> About this exercise
Quote, word for word, the line containing "[00:32:21.05 to 00:32:21.55]" and all lines that follow it to the end of the records, with no pictures.

Records supplied: Begin

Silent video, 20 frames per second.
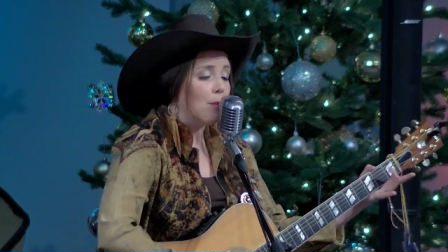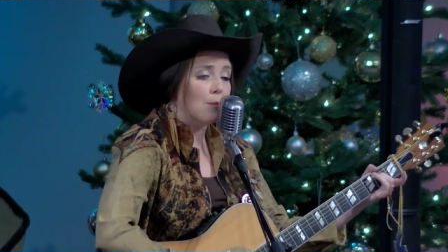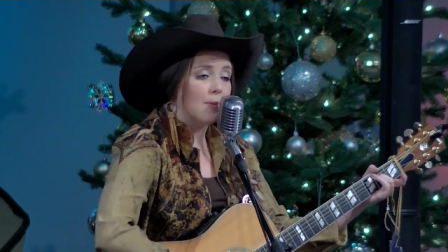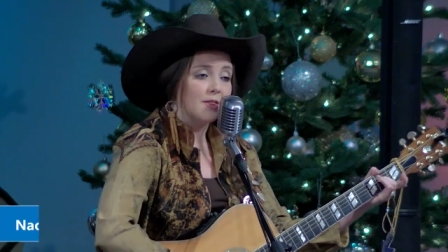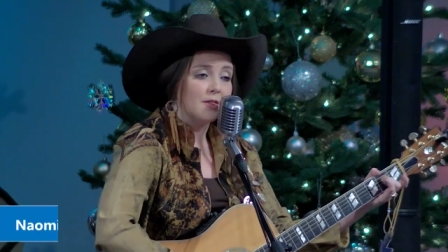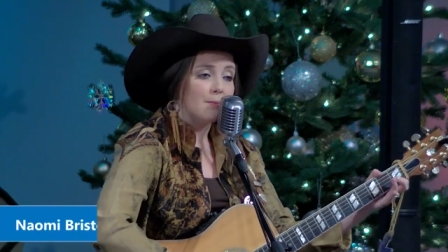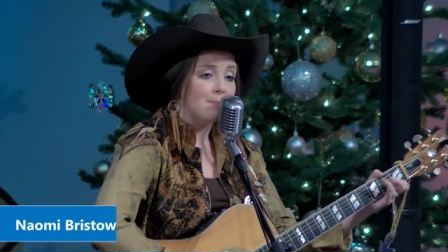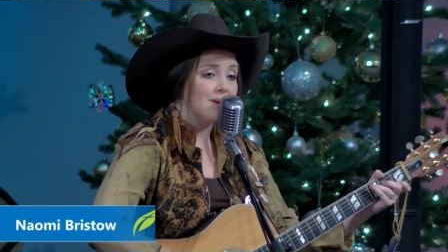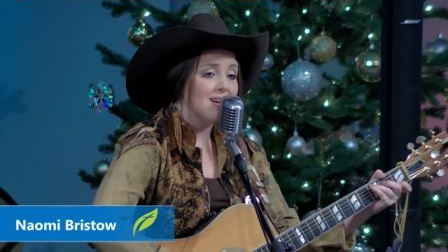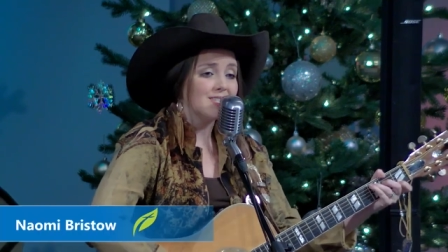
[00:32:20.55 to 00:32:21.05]

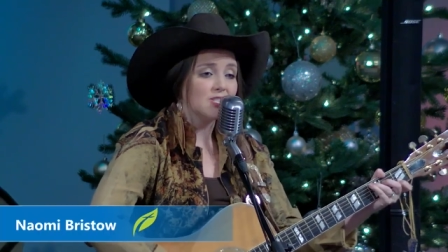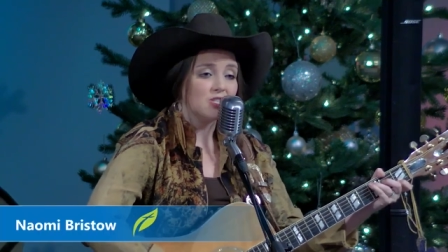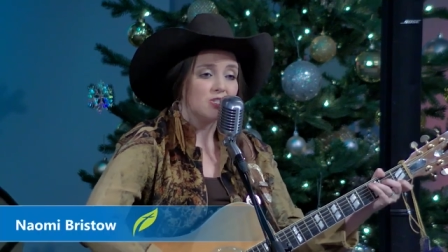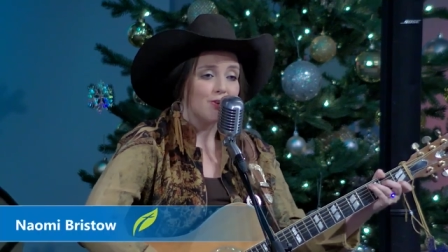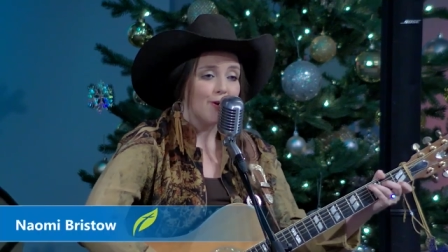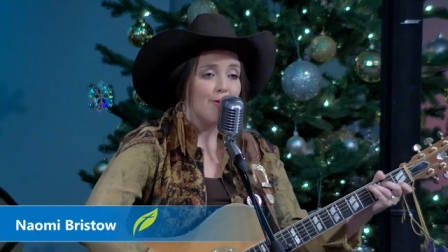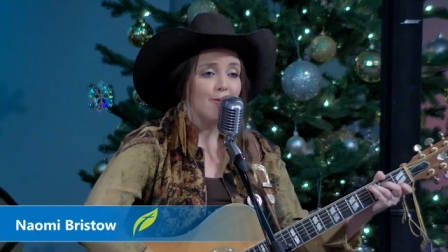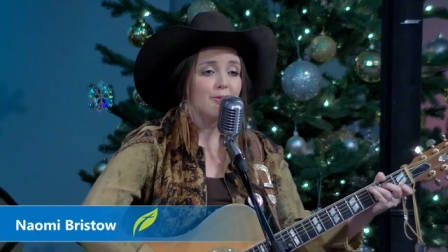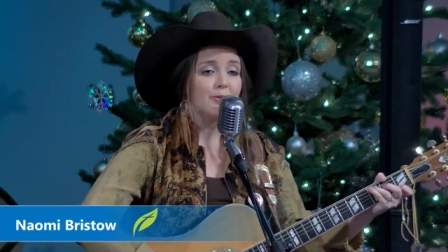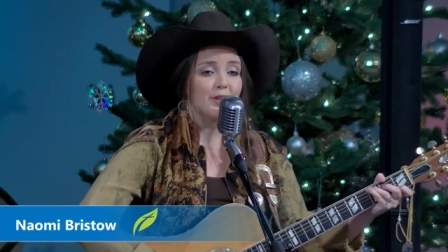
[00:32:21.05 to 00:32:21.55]
But the
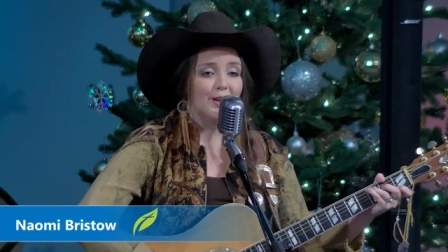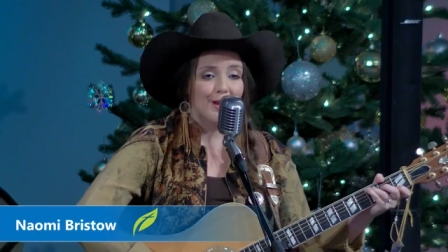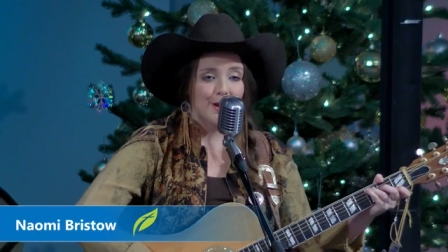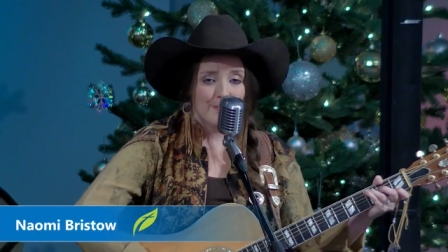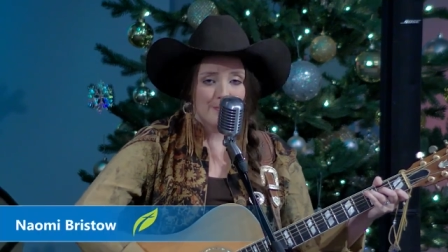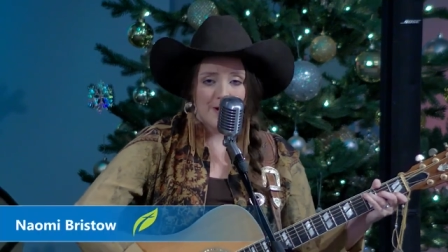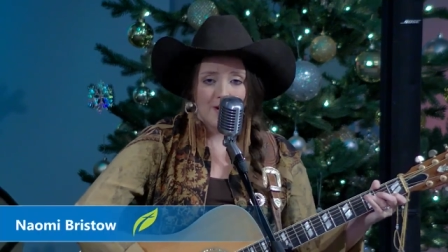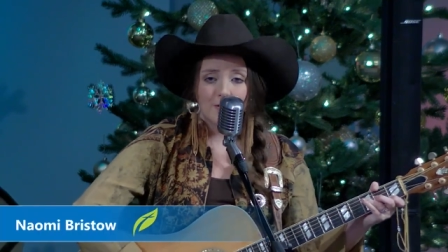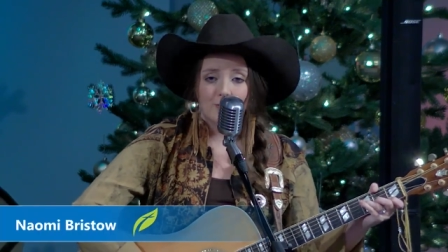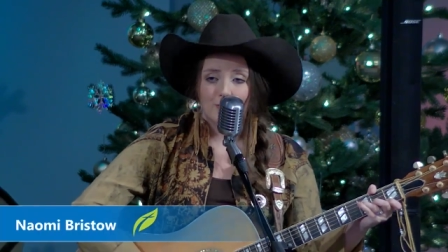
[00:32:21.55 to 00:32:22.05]
best old thing
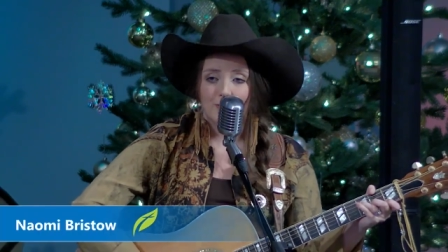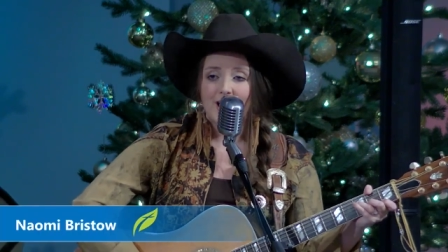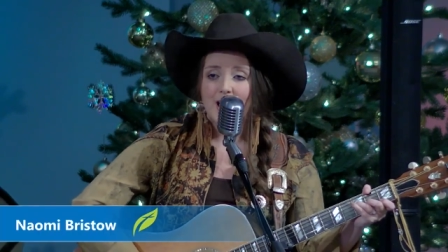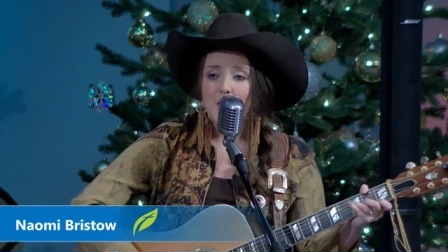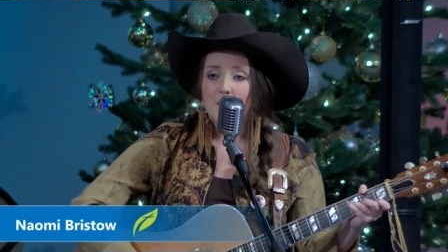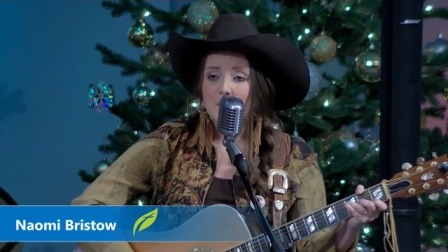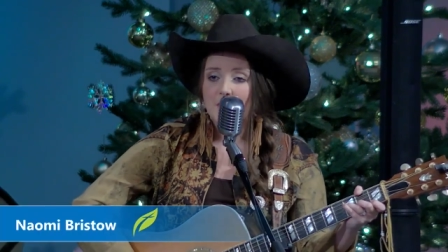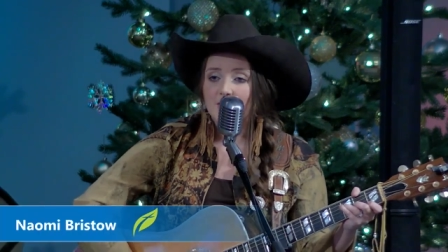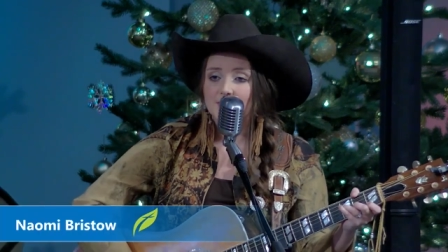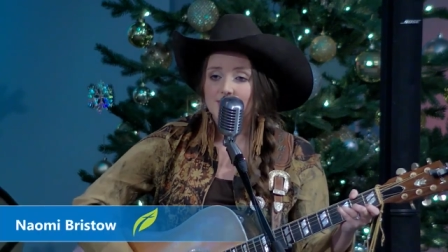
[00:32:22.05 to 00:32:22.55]
about
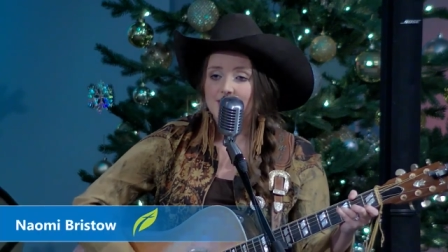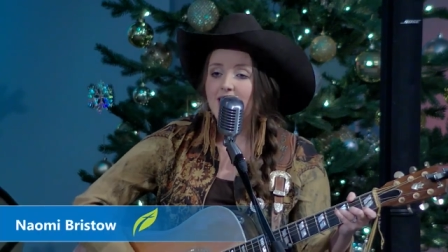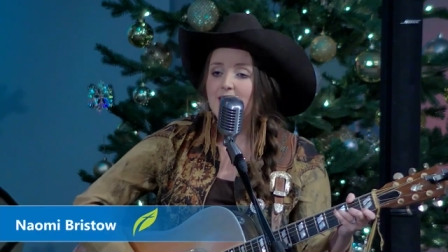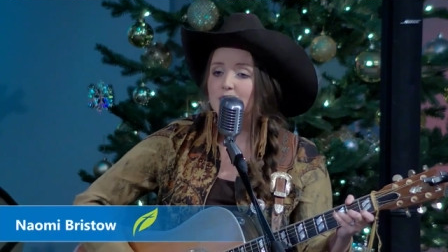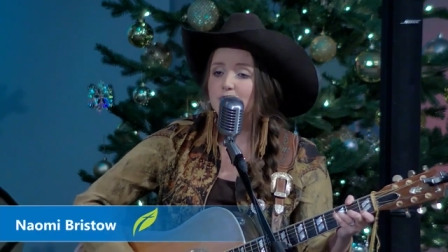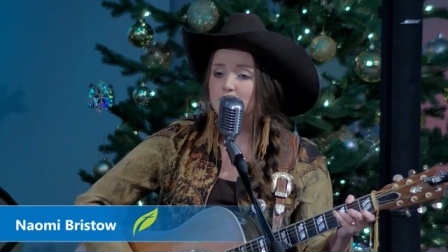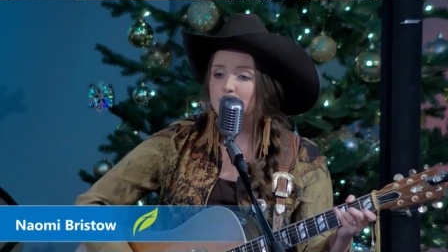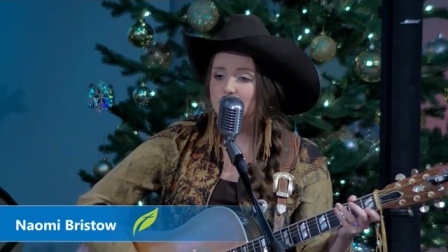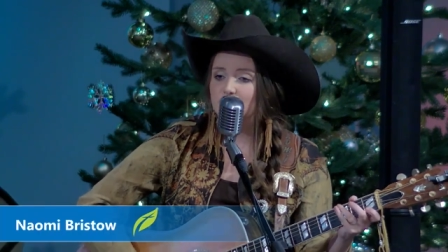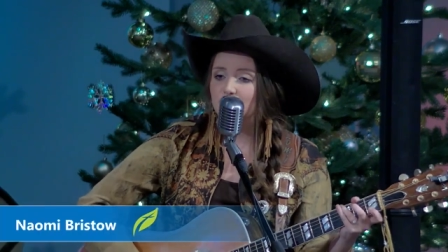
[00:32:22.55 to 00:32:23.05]
Grandma's
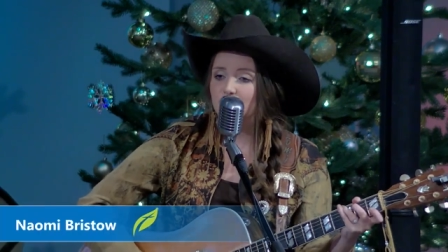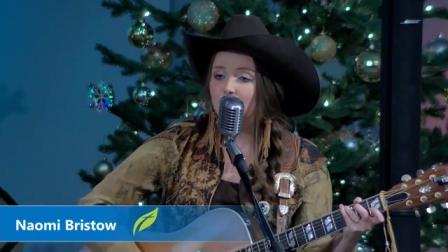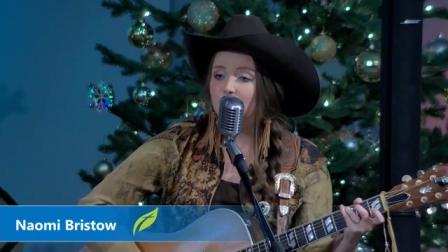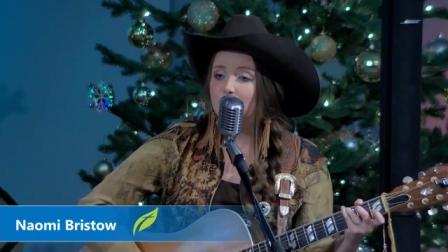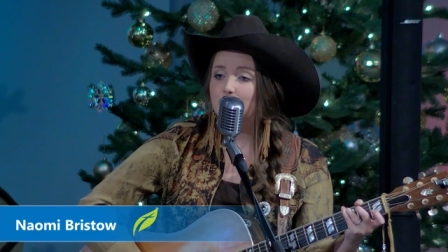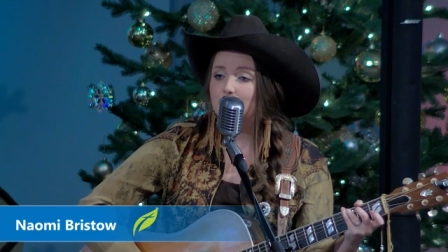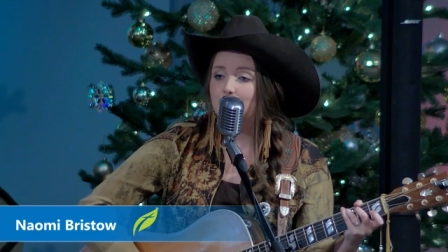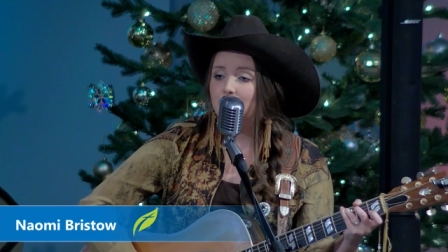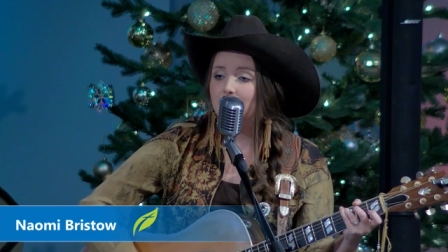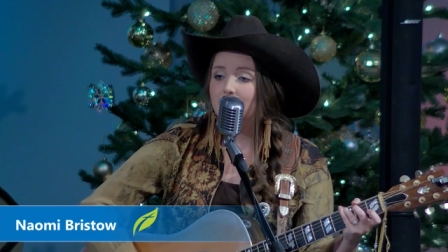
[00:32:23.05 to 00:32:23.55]
house is the
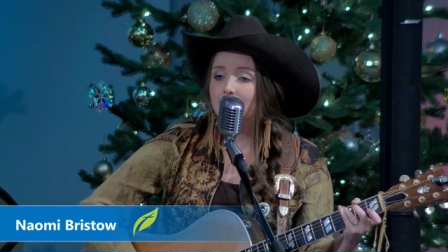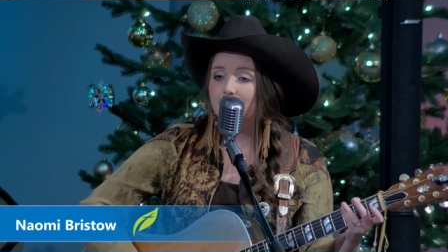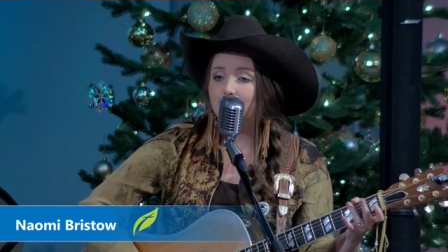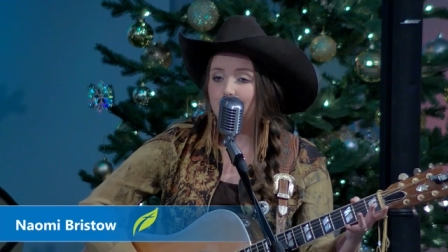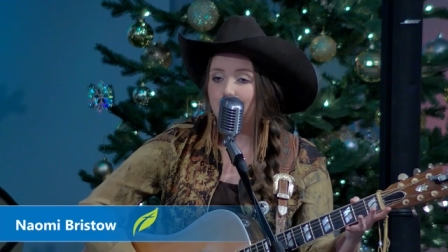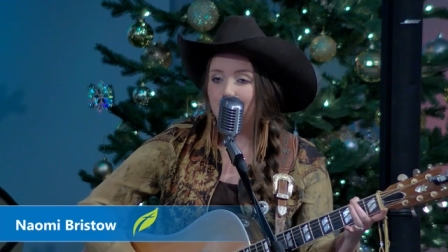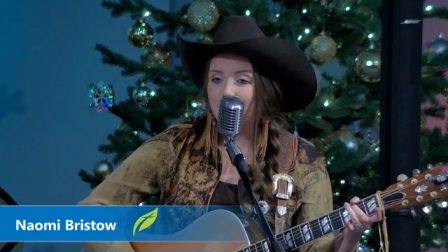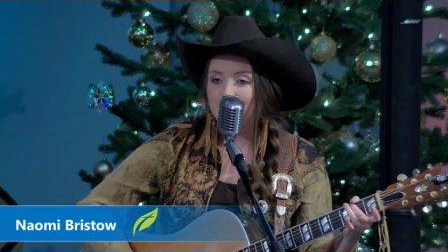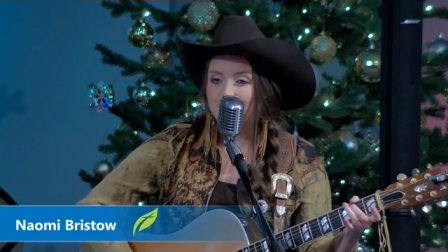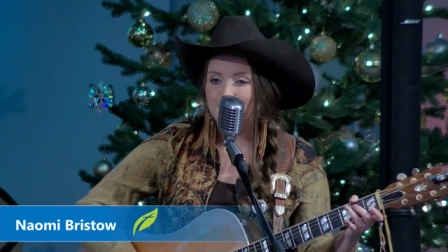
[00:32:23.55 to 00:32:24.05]
great big
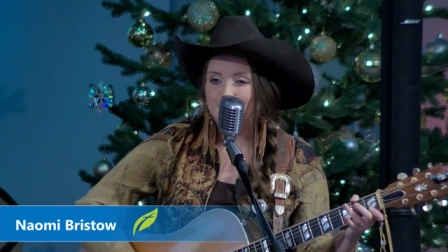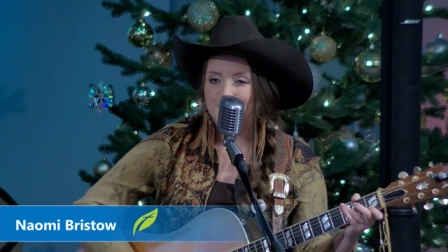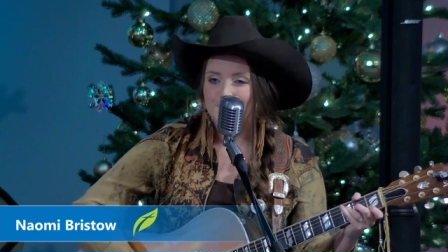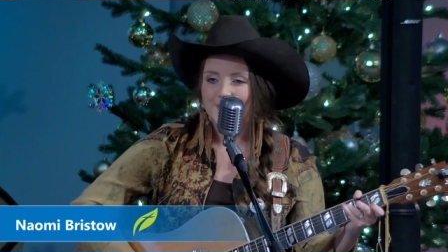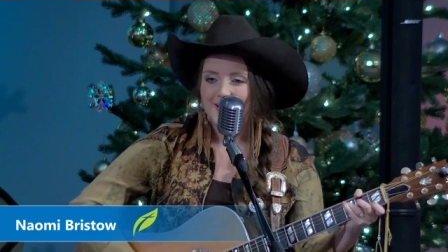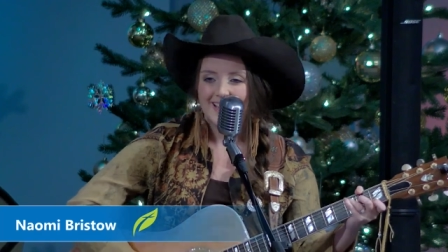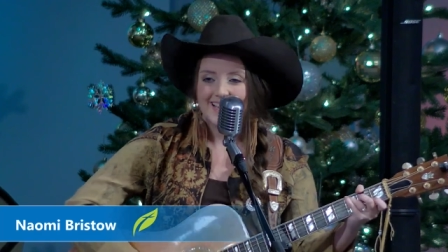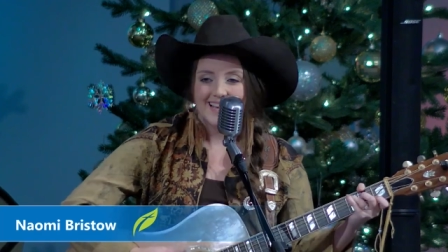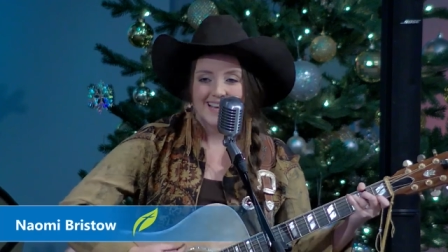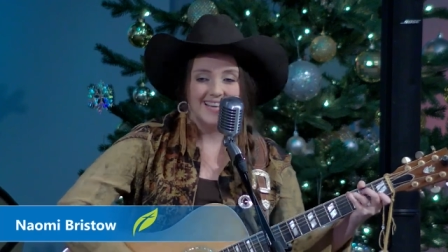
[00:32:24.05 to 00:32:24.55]
feather
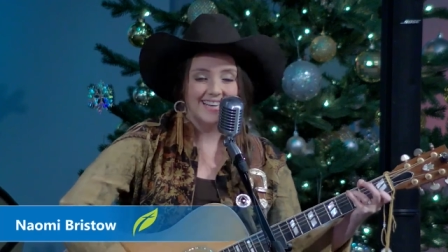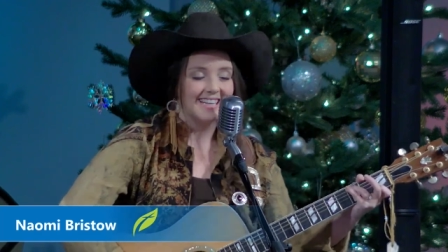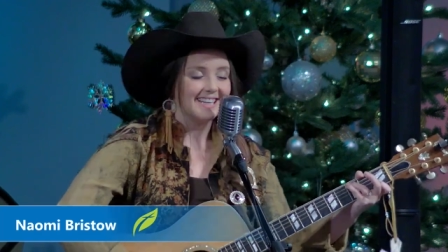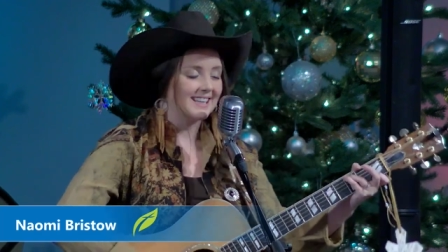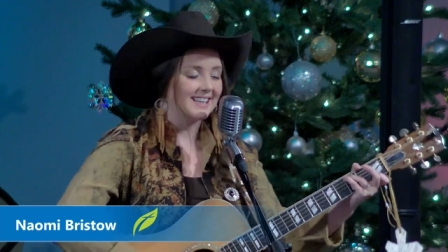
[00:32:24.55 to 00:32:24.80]
bed.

Records supplied: End

> Final answer
[00:32:21.05 to 00:32:21.55]
But the
[00:32:21.55 to 00:32:22.05]
best old thing
[00:32:22.05 to 00:32:22.55]
about
[00:32:22.55 to 00:32:23.05]
Grandma's
[00:32:23.05 to 00:32:23.55]
house is the
[00:32:23.55 to 00:32:24.05]
great big
[00:32:24.05 to 00:32:24.55]
feather
[00:32:24.55 to 00:32:24.80]
bed.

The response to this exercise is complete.